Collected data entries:
=== Begin Enclosure ===
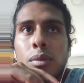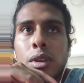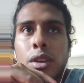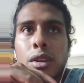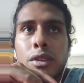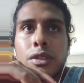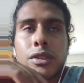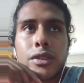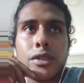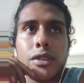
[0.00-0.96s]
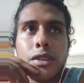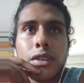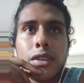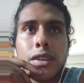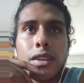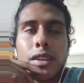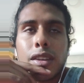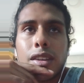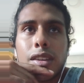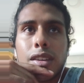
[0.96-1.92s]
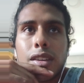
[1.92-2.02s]
because
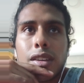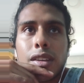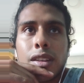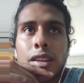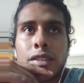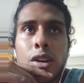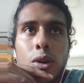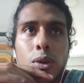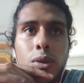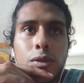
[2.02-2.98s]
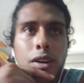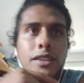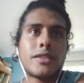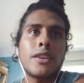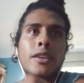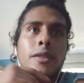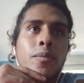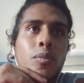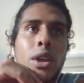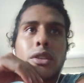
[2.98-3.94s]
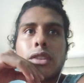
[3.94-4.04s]
let's go fight starting
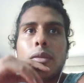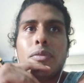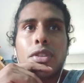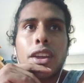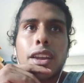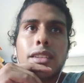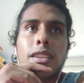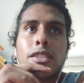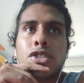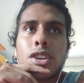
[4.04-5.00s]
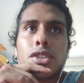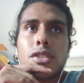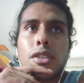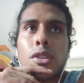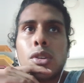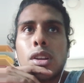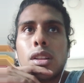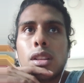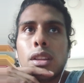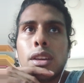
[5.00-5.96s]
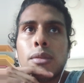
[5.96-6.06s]
because I'm thinking the judges are
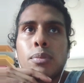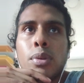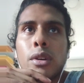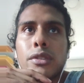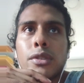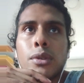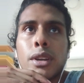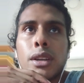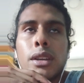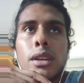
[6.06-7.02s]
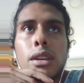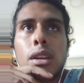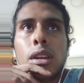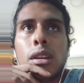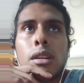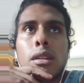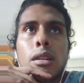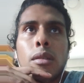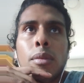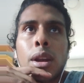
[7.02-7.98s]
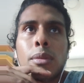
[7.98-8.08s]
gonna lean Pongsiri
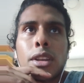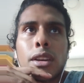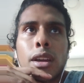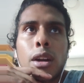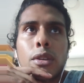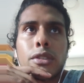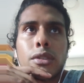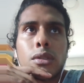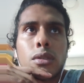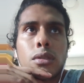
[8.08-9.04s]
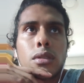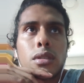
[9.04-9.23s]
but I'm leaning Harrison.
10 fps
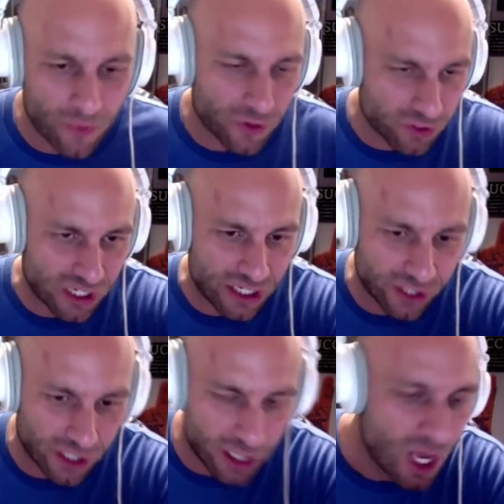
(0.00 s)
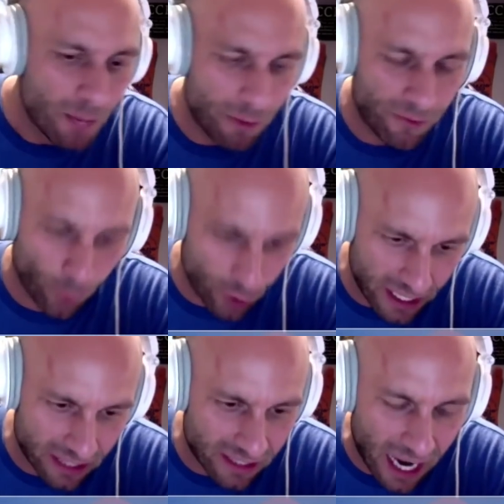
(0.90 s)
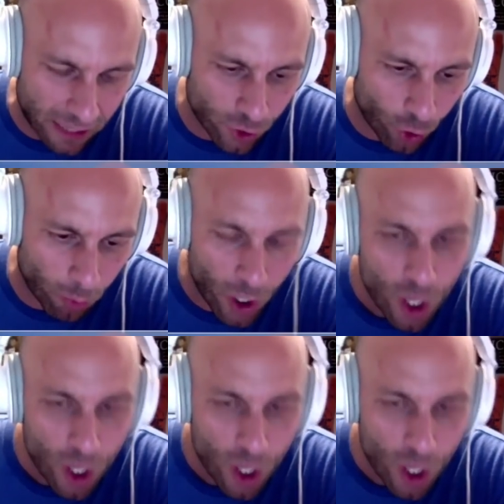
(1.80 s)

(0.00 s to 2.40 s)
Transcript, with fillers: of the season before you get to October.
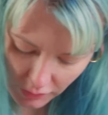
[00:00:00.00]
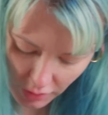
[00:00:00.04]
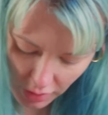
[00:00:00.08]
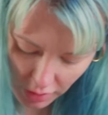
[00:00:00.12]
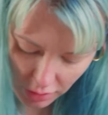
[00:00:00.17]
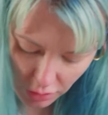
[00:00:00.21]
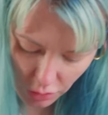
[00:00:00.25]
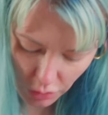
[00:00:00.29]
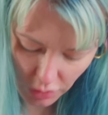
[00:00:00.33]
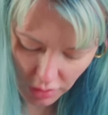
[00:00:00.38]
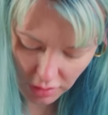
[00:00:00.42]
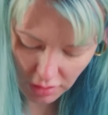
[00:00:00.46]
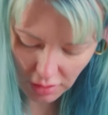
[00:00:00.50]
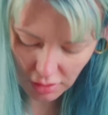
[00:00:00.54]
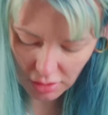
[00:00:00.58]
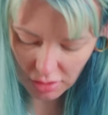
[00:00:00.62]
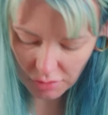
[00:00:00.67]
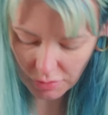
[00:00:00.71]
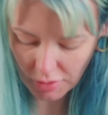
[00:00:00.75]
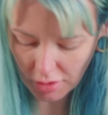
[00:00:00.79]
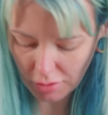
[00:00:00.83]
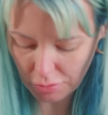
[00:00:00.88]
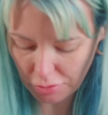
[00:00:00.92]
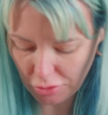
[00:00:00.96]
I don't want there
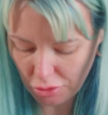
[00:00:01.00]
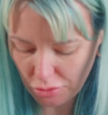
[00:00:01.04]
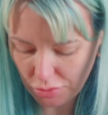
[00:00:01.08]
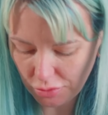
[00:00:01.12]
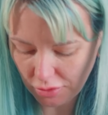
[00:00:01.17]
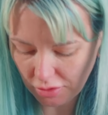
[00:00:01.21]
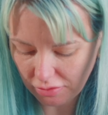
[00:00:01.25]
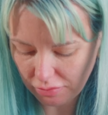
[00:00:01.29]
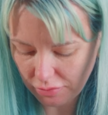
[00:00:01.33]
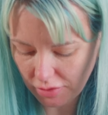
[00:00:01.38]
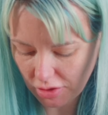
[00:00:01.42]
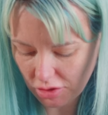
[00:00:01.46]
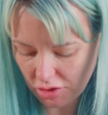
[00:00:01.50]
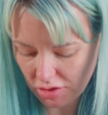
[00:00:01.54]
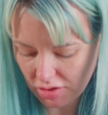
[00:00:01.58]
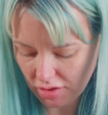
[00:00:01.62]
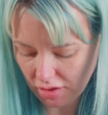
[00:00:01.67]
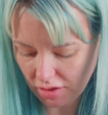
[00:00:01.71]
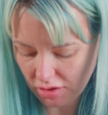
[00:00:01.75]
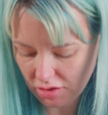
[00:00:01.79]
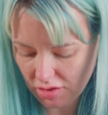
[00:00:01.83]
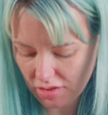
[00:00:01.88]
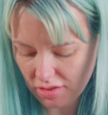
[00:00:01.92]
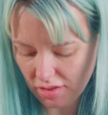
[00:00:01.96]
to be a blooper of me just
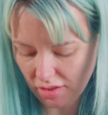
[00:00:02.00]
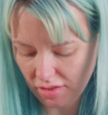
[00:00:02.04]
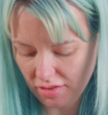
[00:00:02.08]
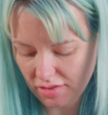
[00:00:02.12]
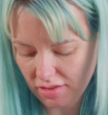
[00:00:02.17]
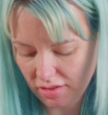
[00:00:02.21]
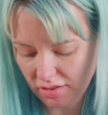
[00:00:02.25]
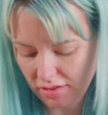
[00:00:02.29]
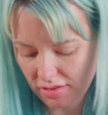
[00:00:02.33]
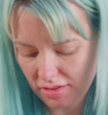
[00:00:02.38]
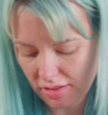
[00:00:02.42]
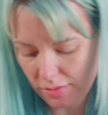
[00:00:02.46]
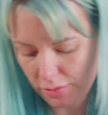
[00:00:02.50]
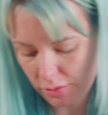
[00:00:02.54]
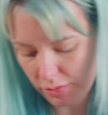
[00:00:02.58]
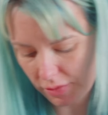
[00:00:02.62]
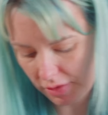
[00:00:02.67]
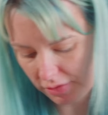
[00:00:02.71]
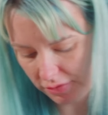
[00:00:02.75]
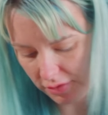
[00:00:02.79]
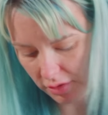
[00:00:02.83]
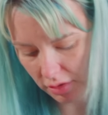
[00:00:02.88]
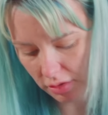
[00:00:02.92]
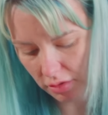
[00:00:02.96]
like slicing the tip of
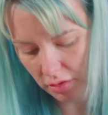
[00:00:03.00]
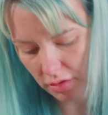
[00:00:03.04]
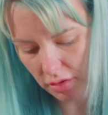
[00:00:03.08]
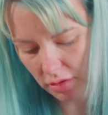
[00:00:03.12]
my finger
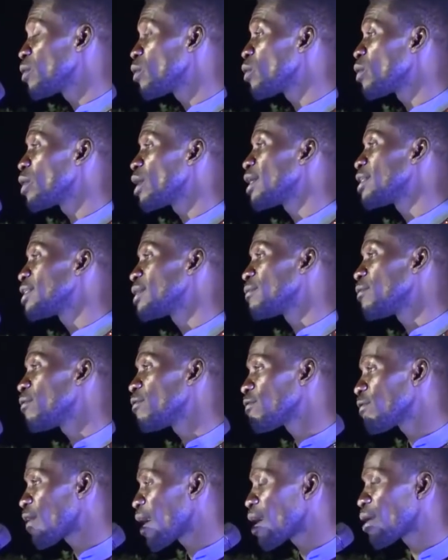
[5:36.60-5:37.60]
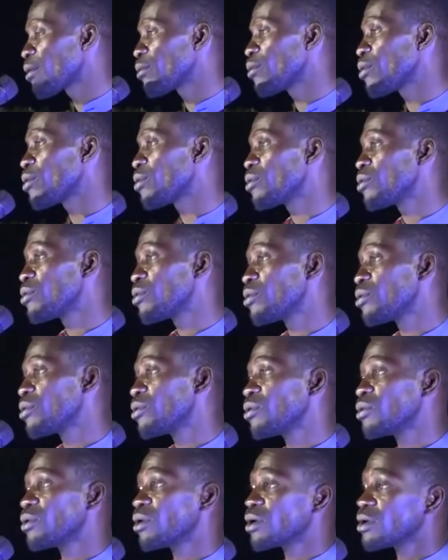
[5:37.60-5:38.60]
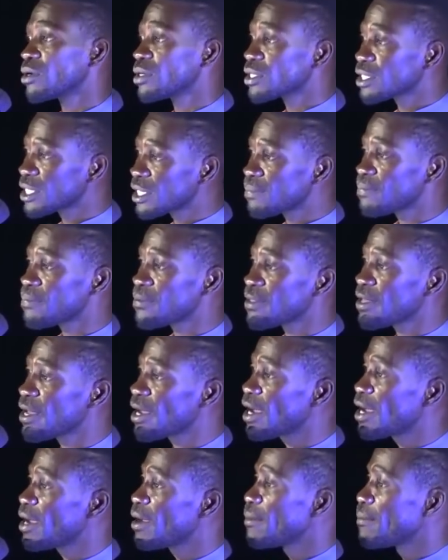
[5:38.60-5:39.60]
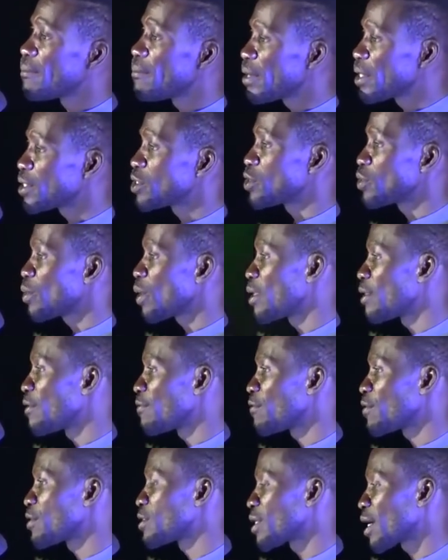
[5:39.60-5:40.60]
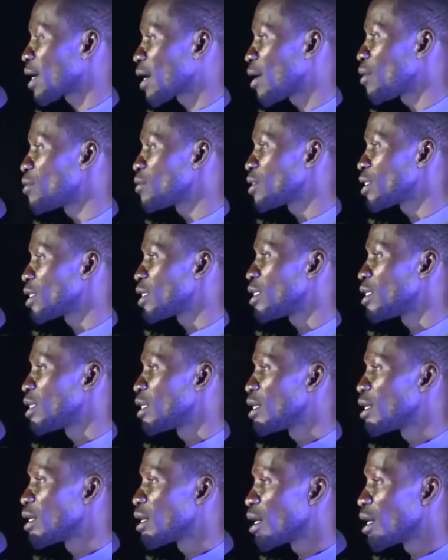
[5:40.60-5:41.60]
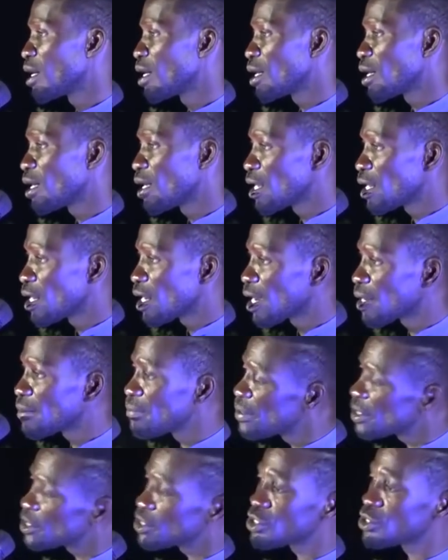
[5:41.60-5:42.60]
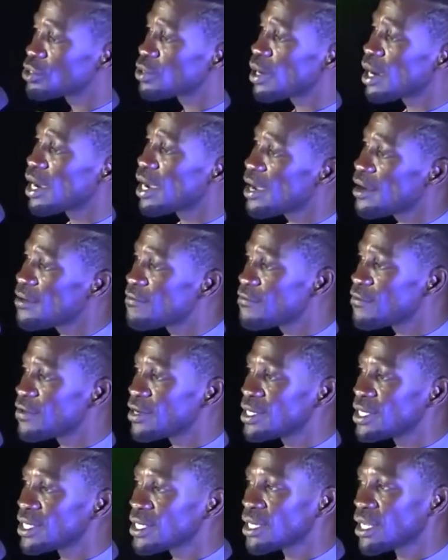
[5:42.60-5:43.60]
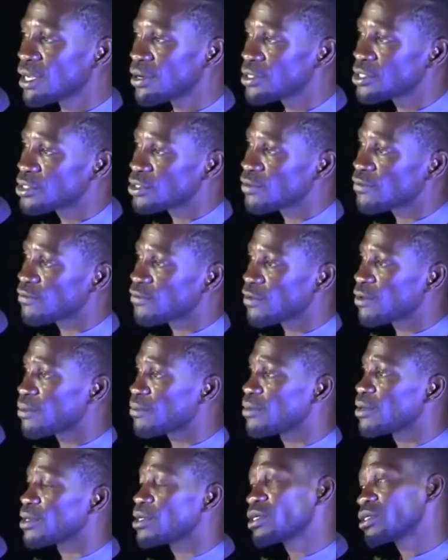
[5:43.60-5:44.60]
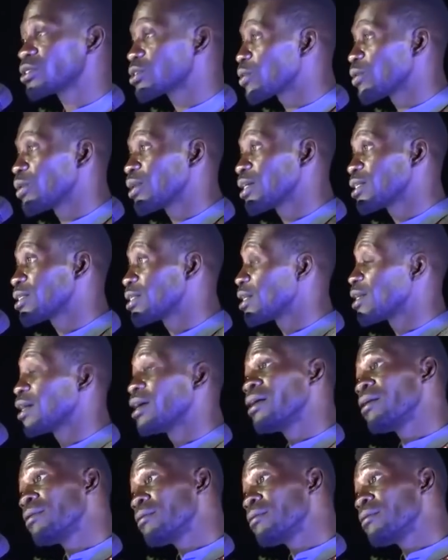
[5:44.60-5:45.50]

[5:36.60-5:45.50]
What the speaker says: mulonda te muvawo. Keep there, make sure the votes are counted, and make sure every declaration form is collected.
=== End Enclosure ===
* _EXERCISE PROMPT_
Look above for the line with "[00:00:00.21]" and the line with "[00:00:02.04]". Copy them and every line between, exactly, but no pictures.

* _ANSWER FOR THE TASK_
[00:00:00.21]
[00:00:00.25]
[00:00:00.29]
[00:00:00.33]
[00:00:00.38]
[00:00:00.42]
[00:00:00.46]
[00:00:00.50]
[00:00:00.54]
[00:00:00.58]
[00:00:00.62]
[00:00:00.67]
[00:00:00.71]
[00:00:00.75]
[00:00:00.79]
[00:00:00.83]
[00:00:00.88]
[00:00:00.92]
[00:00:00.96]
I don't want there
[00:00:01.00]
[00:00:01.04]
[00:00:01.08]
[00:00:01.12]
[00:00:01.17]
[00:00:01.21]
[00:00:01.25]
[00:00:01.29]
[00:00:01.33]
[00:00:01.38]
[00:00:01.42]
[00:00:01.46]
[00:00:01.50]
[00:00:01.54]
[00:00:01.58]
[00:00:01.62]
[00:00:01.67]
[00:00:01.71]
[00:00:01.75]
[00:00:01.79]
[00:00:01.83]
[00:00:01.88]
[00:00:01.92]
[00:00:01.96]
to be a blooper of me just
[00:00:02.00]
[00:00:02.04]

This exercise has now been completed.